I have had 2 shots of 3 month Lupron so far. I'm seeing my Onc for a special session because my T has only dropped to 38 and my PSA to 1.0.I am feeling drawn to TRIPLET therapy or a form of BAT. But I already know that my team is motivated towards Cryoablation of my previously radiated prostate (2015) before
Doing anything else.
MO, RO, and Urologist are all of the opinion that until the prostate stops producing cancer there's no point in doing radiation.
Even setting aside my suspicions about how this medical group relies on Cryotherapy, my understanding from reading here is that metastatic PCa grows from met to met.
So I have questions 😆!
1) Just how irrelevant has my prostate become in "spilling" cancer? In 2015 I was Gleason 7 (3+4) in 11 out of 11 biopsy cores. From my reading of current info, I have a 1.5cm nodule in there somewhere.
2) I have half a dozen pelvic lymph mets, and one "a bit higher up". So my thought is to skip the prostate cryo, get a full pelvic bed radiation, and maybe a focus beam zap of the nodule.

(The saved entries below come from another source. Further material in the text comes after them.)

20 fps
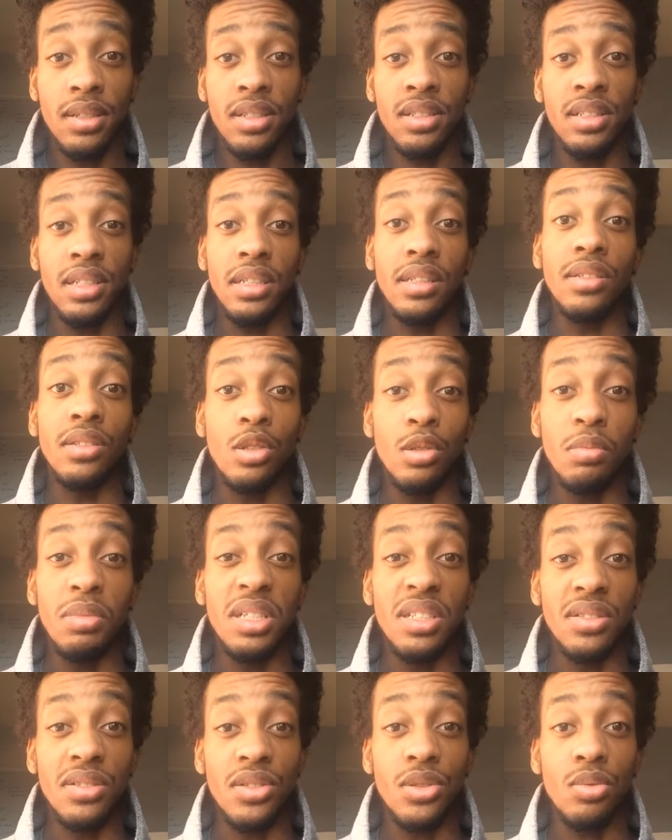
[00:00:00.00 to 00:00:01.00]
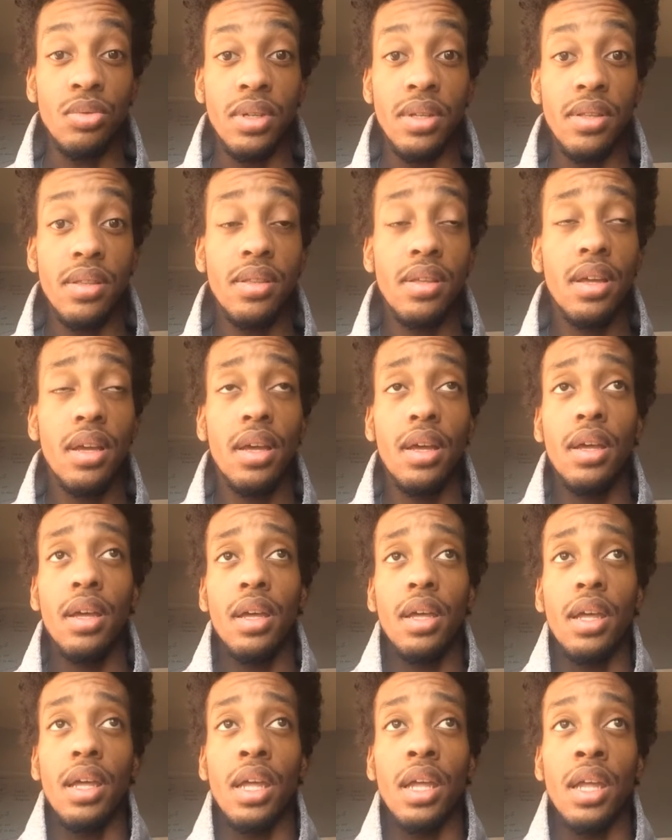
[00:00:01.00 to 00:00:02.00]
seek to do business with,
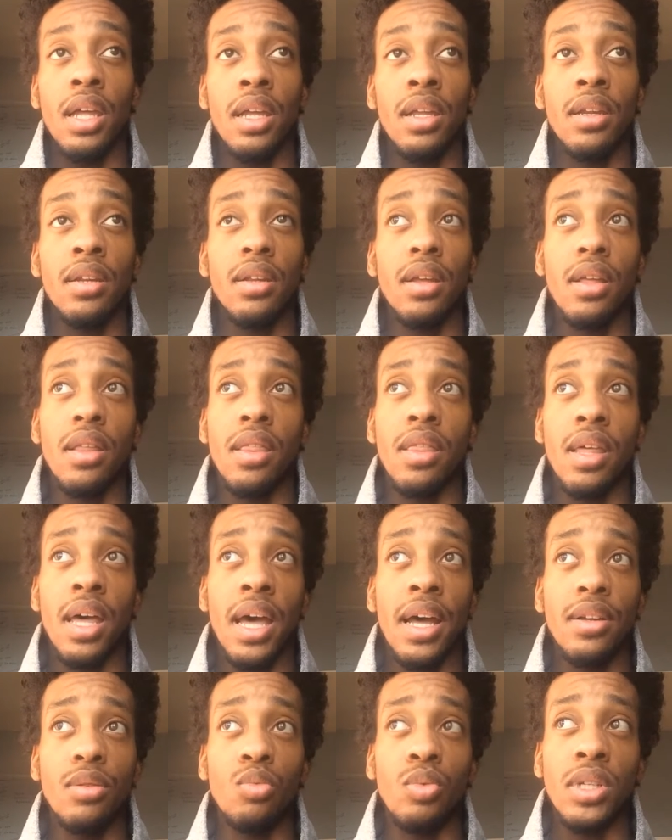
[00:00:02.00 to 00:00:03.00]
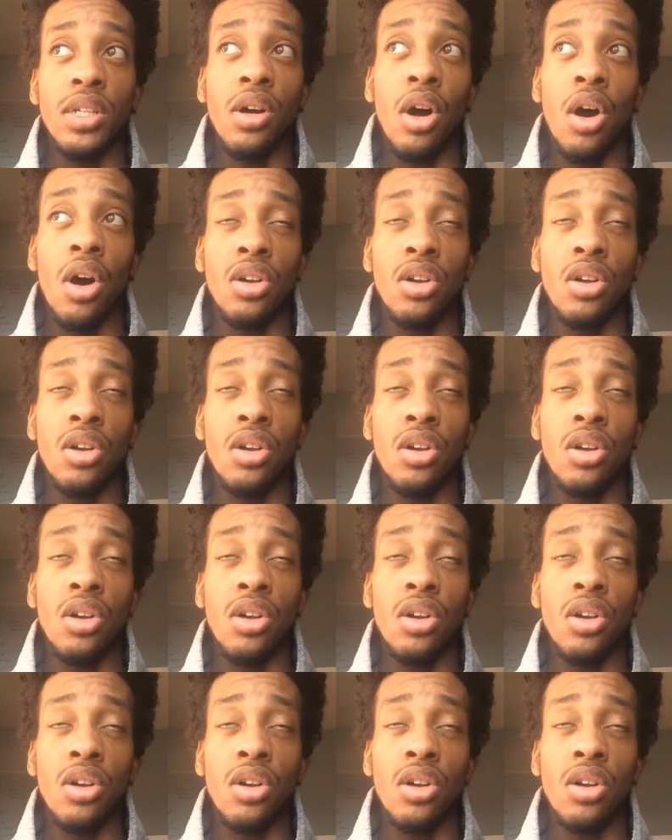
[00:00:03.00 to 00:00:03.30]
and that we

Then Cryo on the one up higher. Or Yervoy for that one? Does that make sense as a proposal?
3) TRIPLET is best as an "early" treatment approach, right? Am I too late for it? Mets were discovered in 10/21 with a NM PET/CT AXIUM SB-MT scan.
4) Is that 10/21 AXIUM scan considered up to date or should I request a current scan before we go digging around? And what kind of scan?
(I appologize for my scanty history in the bio. I need to get that detailed now that I realize I'll be on board here for a long time. At least that's the plan 😜!)
So many options going forward. I'm glad for that and hope me and my team remain flexible. Looking forward to your opinions, many thanks!